- **About this task**
Return all entries verbatim; skip any pictures.
/---
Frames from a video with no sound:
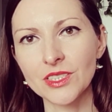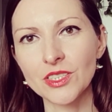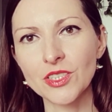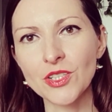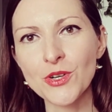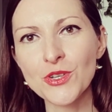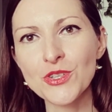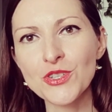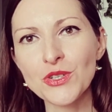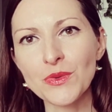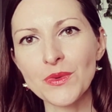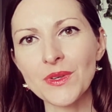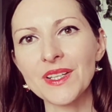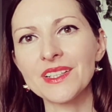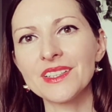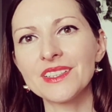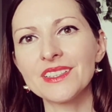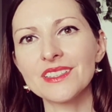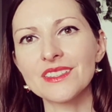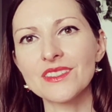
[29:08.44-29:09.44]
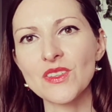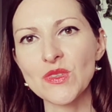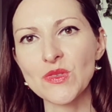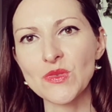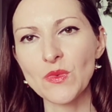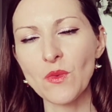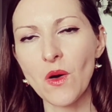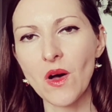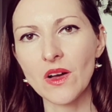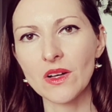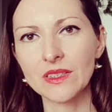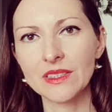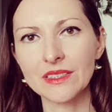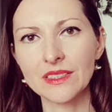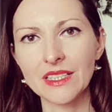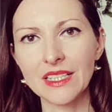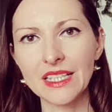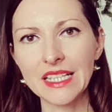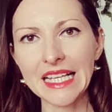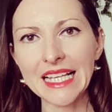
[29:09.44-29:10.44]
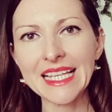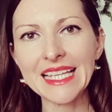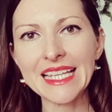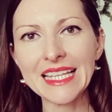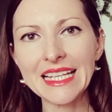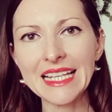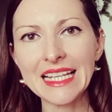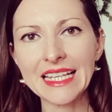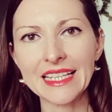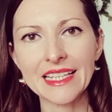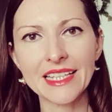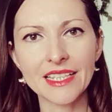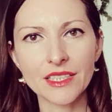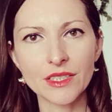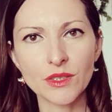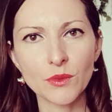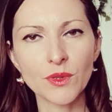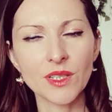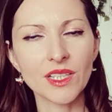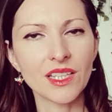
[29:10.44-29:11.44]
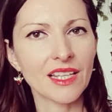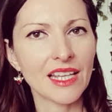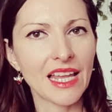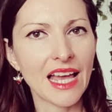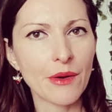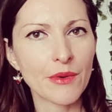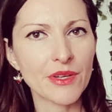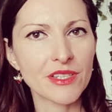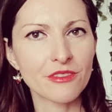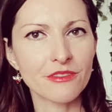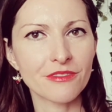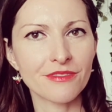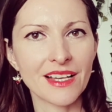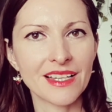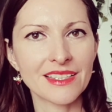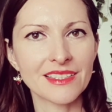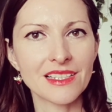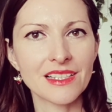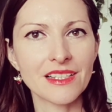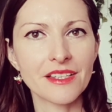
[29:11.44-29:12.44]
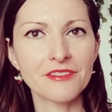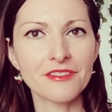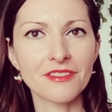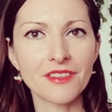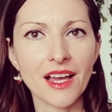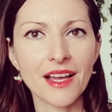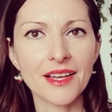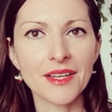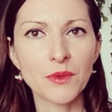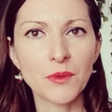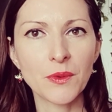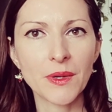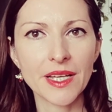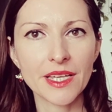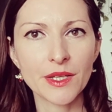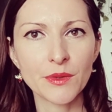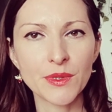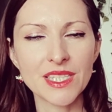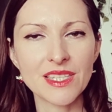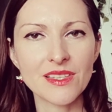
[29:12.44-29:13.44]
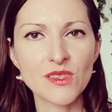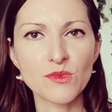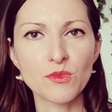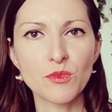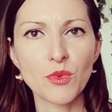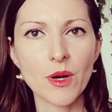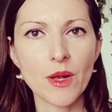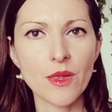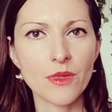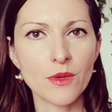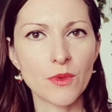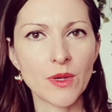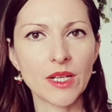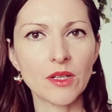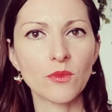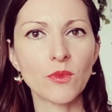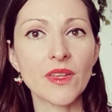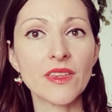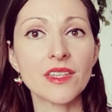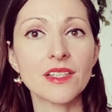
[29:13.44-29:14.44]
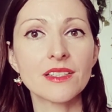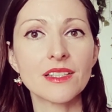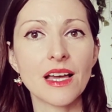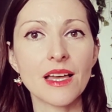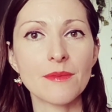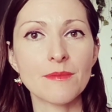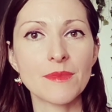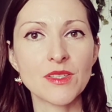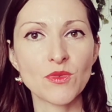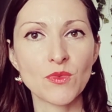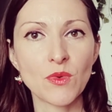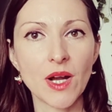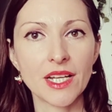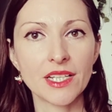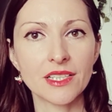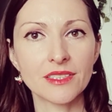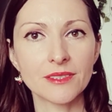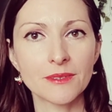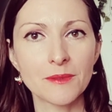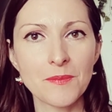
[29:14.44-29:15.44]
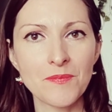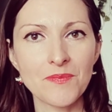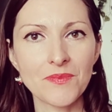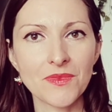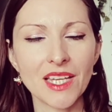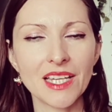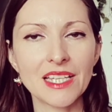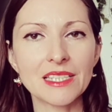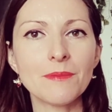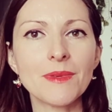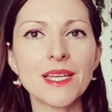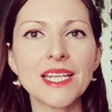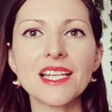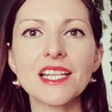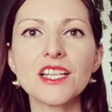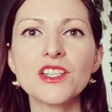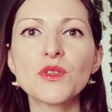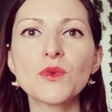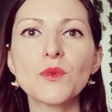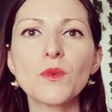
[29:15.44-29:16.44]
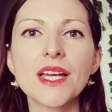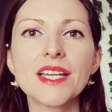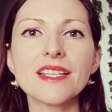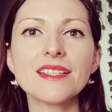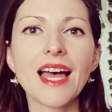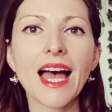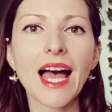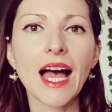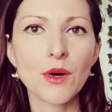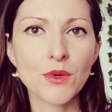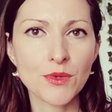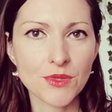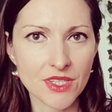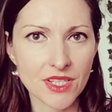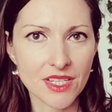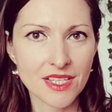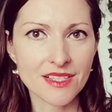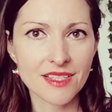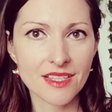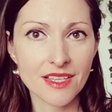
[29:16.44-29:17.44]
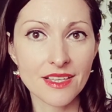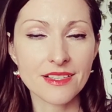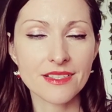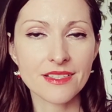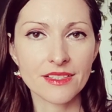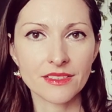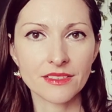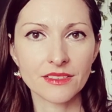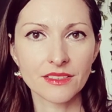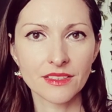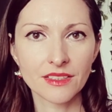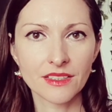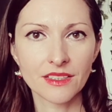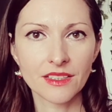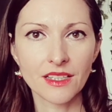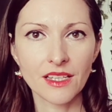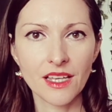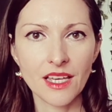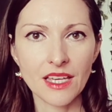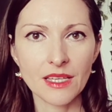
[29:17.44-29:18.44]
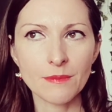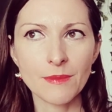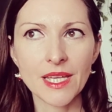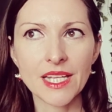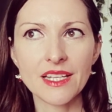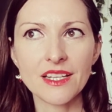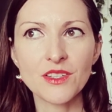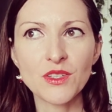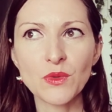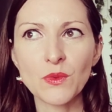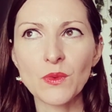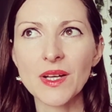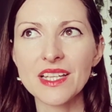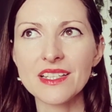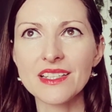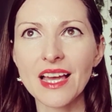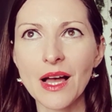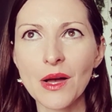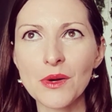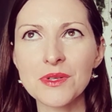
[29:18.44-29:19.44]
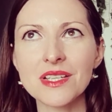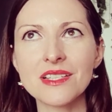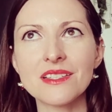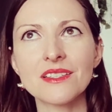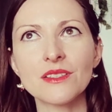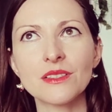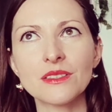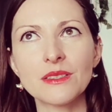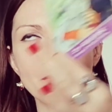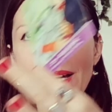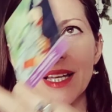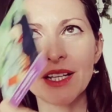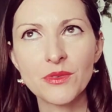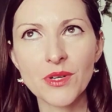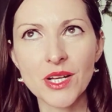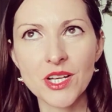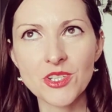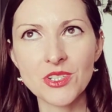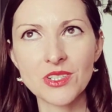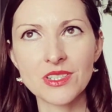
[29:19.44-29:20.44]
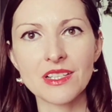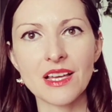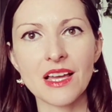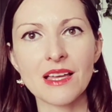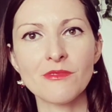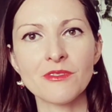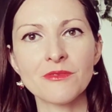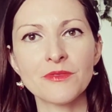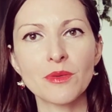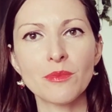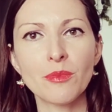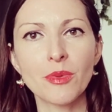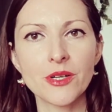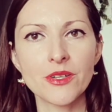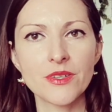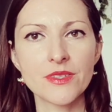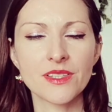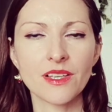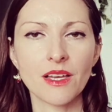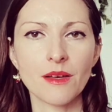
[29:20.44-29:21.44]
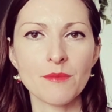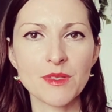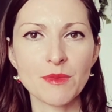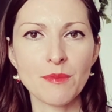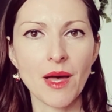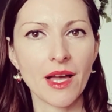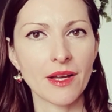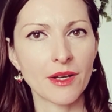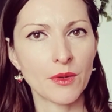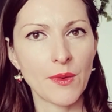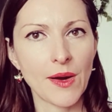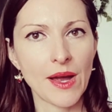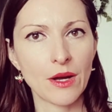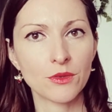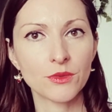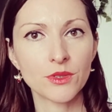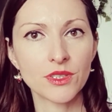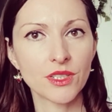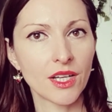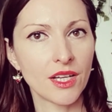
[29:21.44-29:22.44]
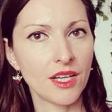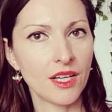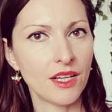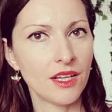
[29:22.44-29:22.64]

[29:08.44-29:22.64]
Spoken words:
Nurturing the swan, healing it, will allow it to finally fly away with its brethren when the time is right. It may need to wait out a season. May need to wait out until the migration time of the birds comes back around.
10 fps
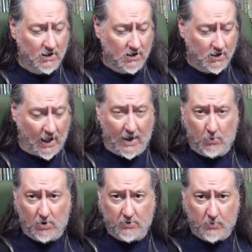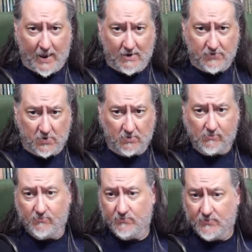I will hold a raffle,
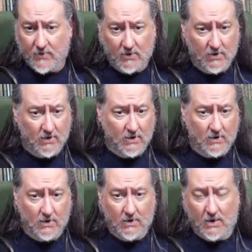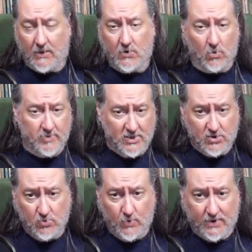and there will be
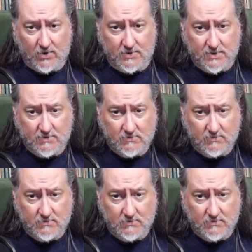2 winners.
\---
- **Reply**
Frames from a video with no sound:
[29:08.44-29:09.44]
[29:09.44-29:10.44]
[29:10.44-29:11.44]
[29:11.44-29:12.44]
[29:12.44-29:13.44]
[29:13.44-29:14.44]
[29:14.44-29:15.44]
[29:15.44-29:16.44]
[29:16.44-29:17.44]
[29:17.44-29:18.44]
[29:18.44-29:19.44]
[29:19.44-29:20.44]
[29:20.44-29:21.44]
[29:21.44-29:22.44]
[29:22.44-29:22.64]

[29:08.44-29:22.64]
Spoken words:
Nurturing the swan, healing it, will allow it to finally fly away with its brethren when the time is right. It may need to wait out a season. May need to wait out until the migration time of the birds comes back around.
10 fps
I will hold a raffle,
and there will be
2 winners.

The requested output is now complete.